***** Material for this task *****

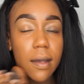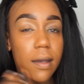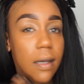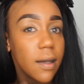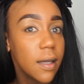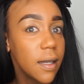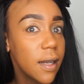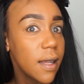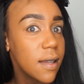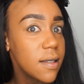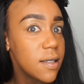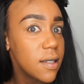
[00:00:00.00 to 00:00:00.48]

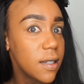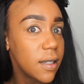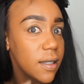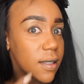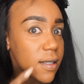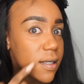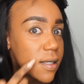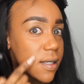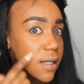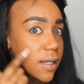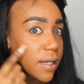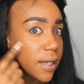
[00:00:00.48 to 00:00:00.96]
And as you
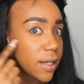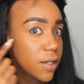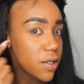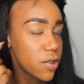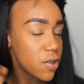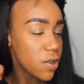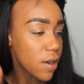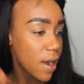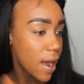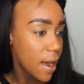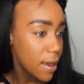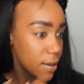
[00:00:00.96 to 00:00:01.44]
can see, it
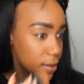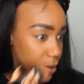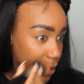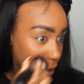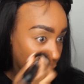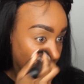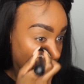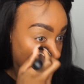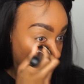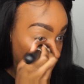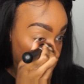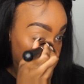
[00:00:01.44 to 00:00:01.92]
dries
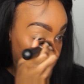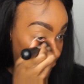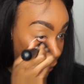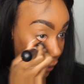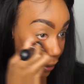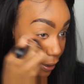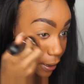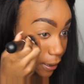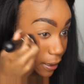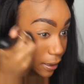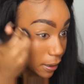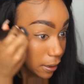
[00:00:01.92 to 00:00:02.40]
like
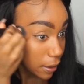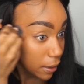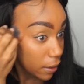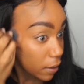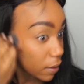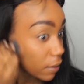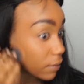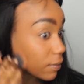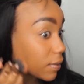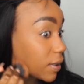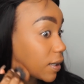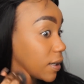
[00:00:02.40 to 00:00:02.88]
completely
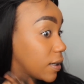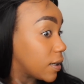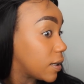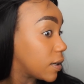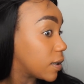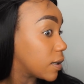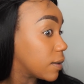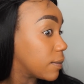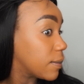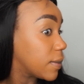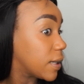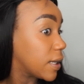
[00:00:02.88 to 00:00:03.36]

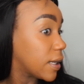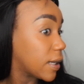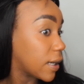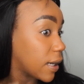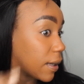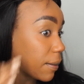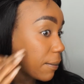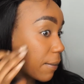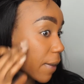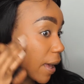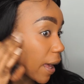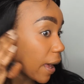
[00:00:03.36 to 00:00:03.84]

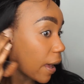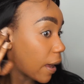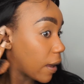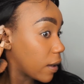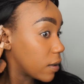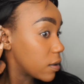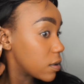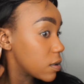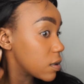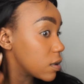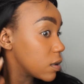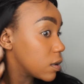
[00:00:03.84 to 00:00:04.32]

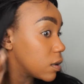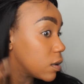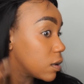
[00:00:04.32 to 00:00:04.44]
matte.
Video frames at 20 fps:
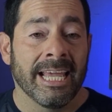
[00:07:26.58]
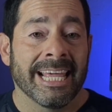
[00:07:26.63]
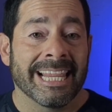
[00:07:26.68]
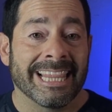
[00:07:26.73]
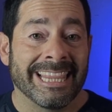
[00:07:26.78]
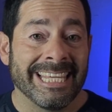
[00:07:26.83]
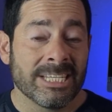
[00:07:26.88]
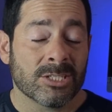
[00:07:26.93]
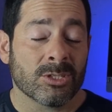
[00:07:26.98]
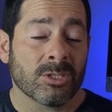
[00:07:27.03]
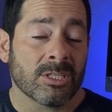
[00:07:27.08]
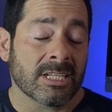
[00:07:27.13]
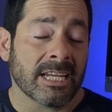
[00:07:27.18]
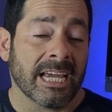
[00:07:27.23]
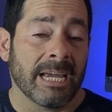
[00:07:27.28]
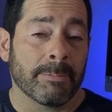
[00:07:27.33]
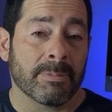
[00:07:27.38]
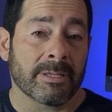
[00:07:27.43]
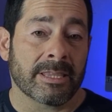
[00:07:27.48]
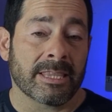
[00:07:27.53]
These are the
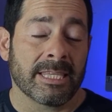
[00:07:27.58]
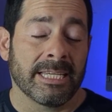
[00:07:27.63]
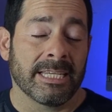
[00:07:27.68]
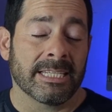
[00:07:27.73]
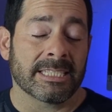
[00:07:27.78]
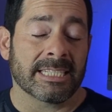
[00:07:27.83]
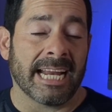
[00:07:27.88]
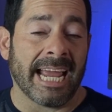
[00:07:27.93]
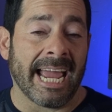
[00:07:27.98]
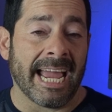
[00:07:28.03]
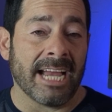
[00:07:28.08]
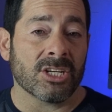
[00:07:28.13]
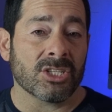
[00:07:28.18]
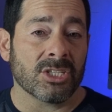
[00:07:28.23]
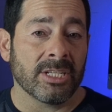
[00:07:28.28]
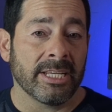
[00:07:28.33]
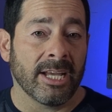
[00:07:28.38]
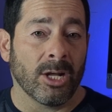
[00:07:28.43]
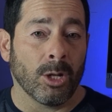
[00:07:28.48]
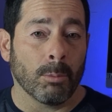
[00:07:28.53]
type of things that
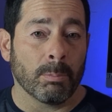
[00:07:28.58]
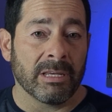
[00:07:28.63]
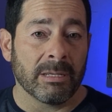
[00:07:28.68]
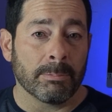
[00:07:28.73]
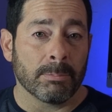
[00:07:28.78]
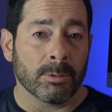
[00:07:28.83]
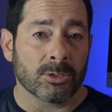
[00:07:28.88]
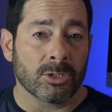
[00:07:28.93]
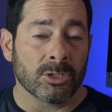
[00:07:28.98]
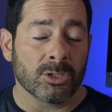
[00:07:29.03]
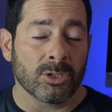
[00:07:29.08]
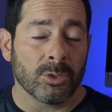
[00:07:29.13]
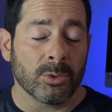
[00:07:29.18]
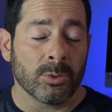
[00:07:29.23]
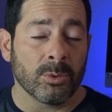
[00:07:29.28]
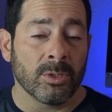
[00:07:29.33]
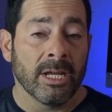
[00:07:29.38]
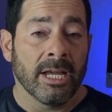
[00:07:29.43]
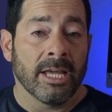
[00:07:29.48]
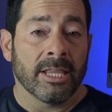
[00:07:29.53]
actually help people to
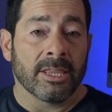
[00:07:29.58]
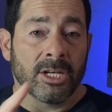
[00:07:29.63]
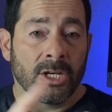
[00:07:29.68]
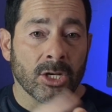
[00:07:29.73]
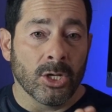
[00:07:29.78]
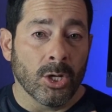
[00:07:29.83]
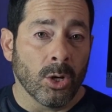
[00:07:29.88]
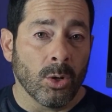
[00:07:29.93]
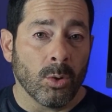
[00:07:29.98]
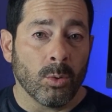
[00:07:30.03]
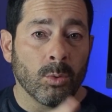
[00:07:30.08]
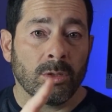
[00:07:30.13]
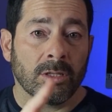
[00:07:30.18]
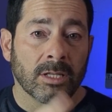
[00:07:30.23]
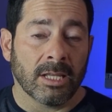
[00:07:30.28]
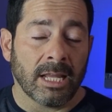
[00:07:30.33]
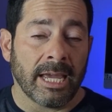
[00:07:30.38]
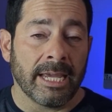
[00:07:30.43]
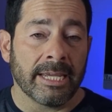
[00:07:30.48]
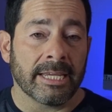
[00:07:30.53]
do the know,
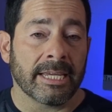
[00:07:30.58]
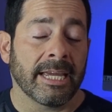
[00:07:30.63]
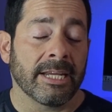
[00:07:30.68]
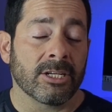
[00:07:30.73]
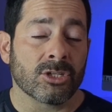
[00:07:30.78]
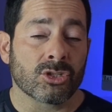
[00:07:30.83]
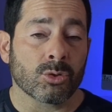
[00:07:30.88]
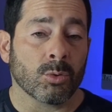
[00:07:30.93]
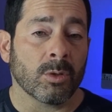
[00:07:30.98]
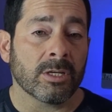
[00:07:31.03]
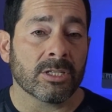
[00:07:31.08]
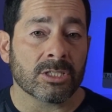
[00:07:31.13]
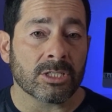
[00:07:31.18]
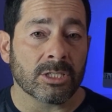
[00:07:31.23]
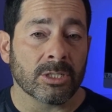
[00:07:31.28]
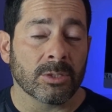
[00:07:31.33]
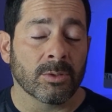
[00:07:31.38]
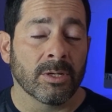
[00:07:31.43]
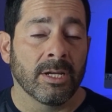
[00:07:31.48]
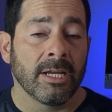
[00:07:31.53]
like, and trust
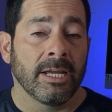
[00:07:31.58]
you.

*****

- Activity
Return the material from the line containing "[00:07:27.13]" through the line containing "[00:07:31.18]", exactly and in full, but without its pictures.

- Task answer
[00:07:27.13]
[00:07:27.18]
[00:07:27.23]
[00:07:27.28]
[00:07:27.33]
[00:07:27.38]
[00:07:27.43]
[00:07:27.48]
[00:07:27.53]
These are the
[00:07:27.58]
[00:07:27.63]
[00:07:27.68]
[00:07:27.73]
[00:07:27.78]
[00:07:27.83]
[00:07:27.88]
[00:07:27.93]
[00:07:27.98]
[00:07:28.03]
[00:07:28.08]
[00:07:28.13]
[00:07:28.18]
[00:07:28.23]
[00:07:28.28]
[00:07:28.33]
[00:07:28.38]
[00:07:28.43]
[00:07:28.48]
[00:07:28.53]
type of things that
[00:07:28.58]
[00:07:28.63]
[00:07:28.68]
[00:07:28.73]
[00:07:28.78]
[00:07:28.83]
[00:07:28.88]
[00:07:28.93]
[00:07:28.98]
[00:07:29.03]
[00:07:29.08]
[00:07:29.13]
[00:07:29.18]
[00:07:29.23]
[00:07:29.28]
[00:07:29.33]
[00:07:29.38]
[00:07:29.43]
[00:07:29.48]
[00:07:29.53]
actually help people to
[00:07:29.58]
[00:07:29.63]
[00:07:29.68]
[00:07:29.73]
[00:07:29.78]
[00:07:29.83]
[00:07:29.88]
[00:07:29.93]
[00:07:29.98]
[00:07:30.03]
[00:07:30.08]
[00:07:30.13]
[00:07:30.18]
[00:07:30.23]
[00:07:30.28]
[00:07:30.33]
[00:07:30.38]
[00:07:30.43]
[00:07:30.48]
[00:07:30.53]
do the know,
[00:07:30.58]
[00:07:30.63]
[00:07:30.68]
[00:07:30.73]
[00:07:30.78]
[00:07:30.83]
[00:07:30.88]
[00:07:30.93]
[00:07:30.98]
[00:07:31.03]
[00:07:31.08]
[00:07:31.13]
[00:07:31.18]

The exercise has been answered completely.